Skip to content

Part 5: Handling sparse factor levels

Part 5: Handling sparse factor levels

Before we move to the severity model, a practical note on something that bites real projects.

Real claims extracts will have factor levels with very few policies: area codes that appear in the policy file but not in the training data, occupation codes with 2 claims, NCD levels with 12 policies. Emblem consolidates sparse levels automatically. Python estimates a separate coefficient for every level unless you intervene. The result is extremely wide confidence intervals (or outright NaN coefficients) for sparse levels.

Here is the pattern to use in Polars for grouping sparse levels by exposure:

# Identify area levels with fewer than 50 earned years of exposure
area_exposure = (
    df
    .group_by("area")
    .agg(pl.col("exposure").sum().alias("total_exposure"))
)

sparse_areas = area_exposure.filter(pl.col("total_exposure") < 50)["area"].to_list()
print(f"Sparse area levels: {sparse_areas}")

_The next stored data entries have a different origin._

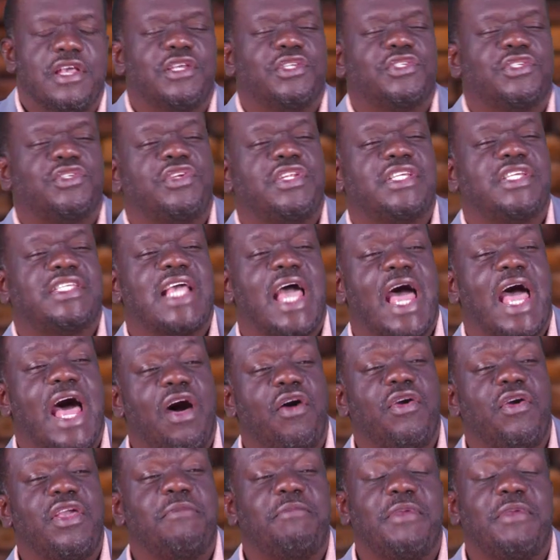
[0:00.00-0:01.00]
So they say,
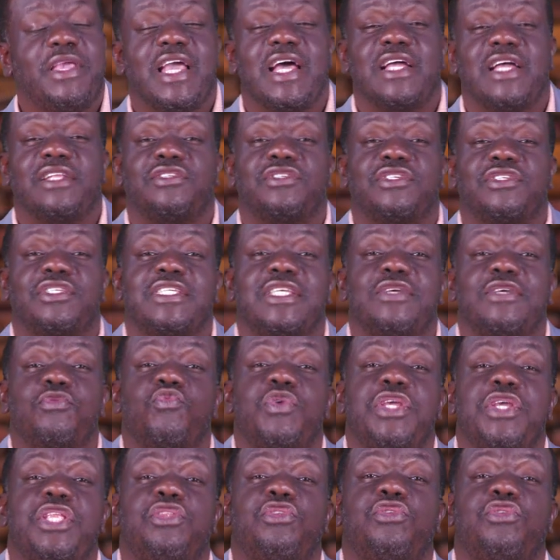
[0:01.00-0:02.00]
How he began to see,
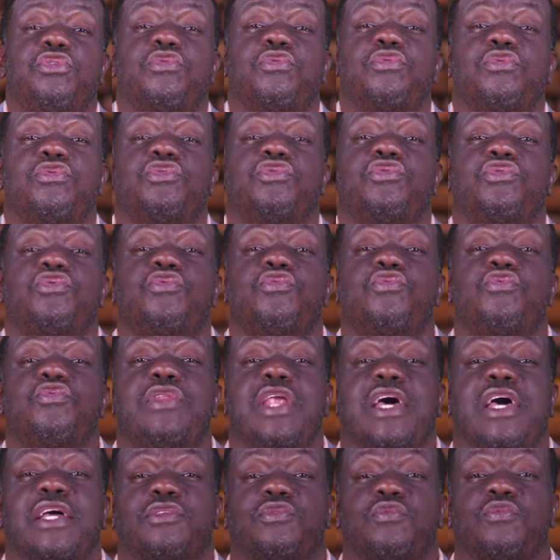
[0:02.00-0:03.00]
we don't know
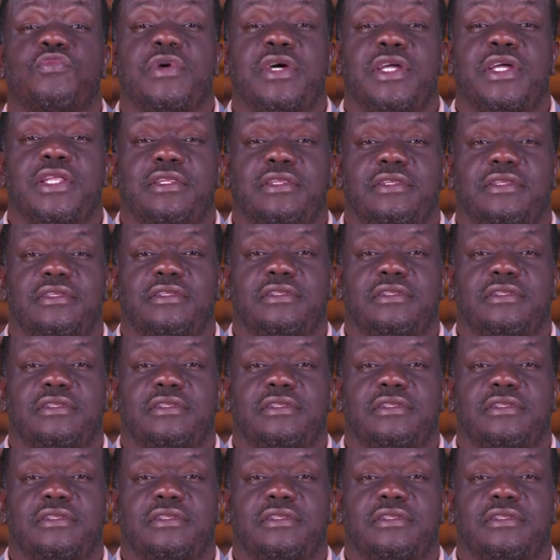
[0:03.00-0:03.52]
that one.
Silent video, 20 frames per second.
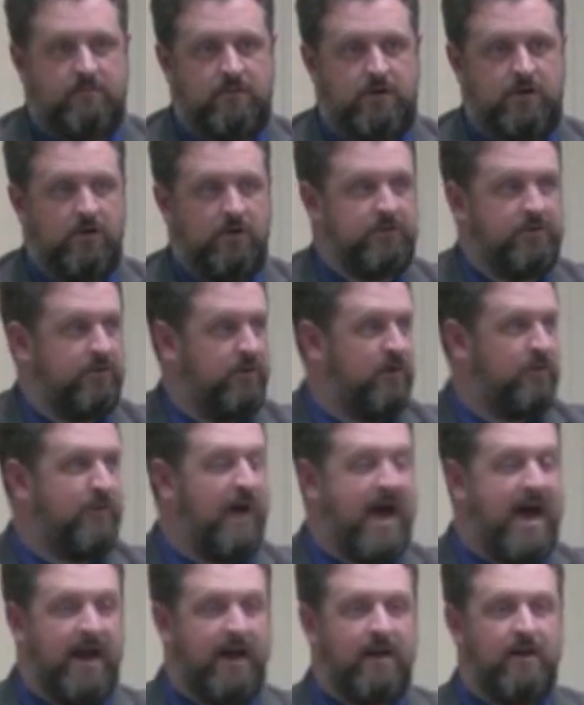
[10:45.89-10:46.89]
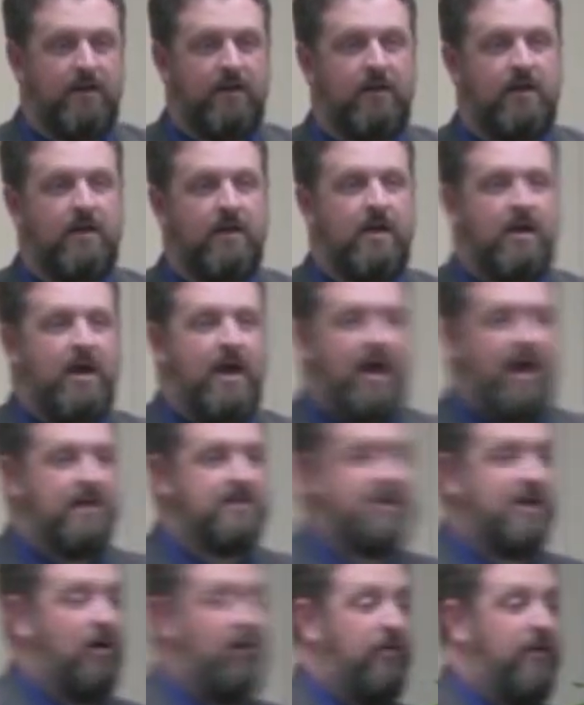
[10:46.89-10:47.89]
you know, to look back and,
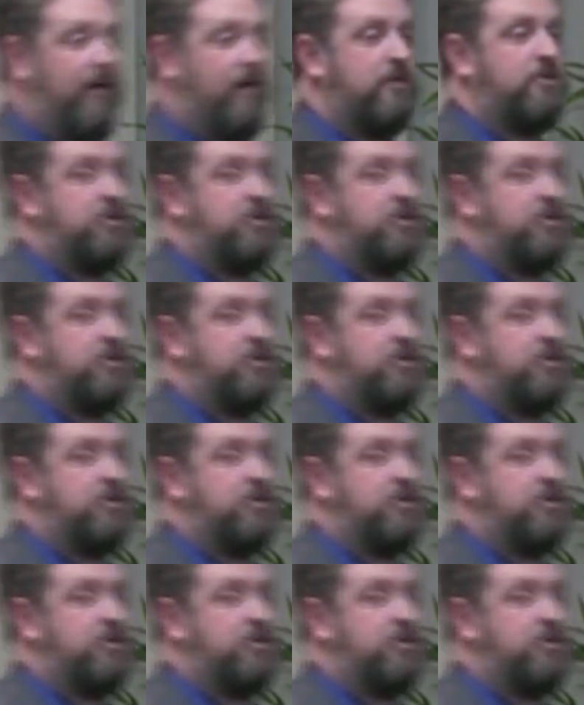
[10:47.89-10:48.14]
and tell their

# In our synthetic data, this should be empty - all areas are well-populated.
# On real data, group sparse levels into "Other":
if sparse_areas:
    df = df.with_columns(
        pl.when(pl.col("area").is_in(sparse_areas))
        .then(pl.lit("Other"))
        .otherwise(pl.col("area").cast(pl.Utf8))
        .alias("area")
    )
    print(f"Merged {len(sparse_areas)} sparse levels into 'Other'")

The threshold (50 earned years here) is a business judgement. A level with fewer than about 30-50 years of exposure will produce a relativity with such a wide confidence interval that it is essentially noise. Merge it with a generic "Other" bucket and document the consolidation in your model notes.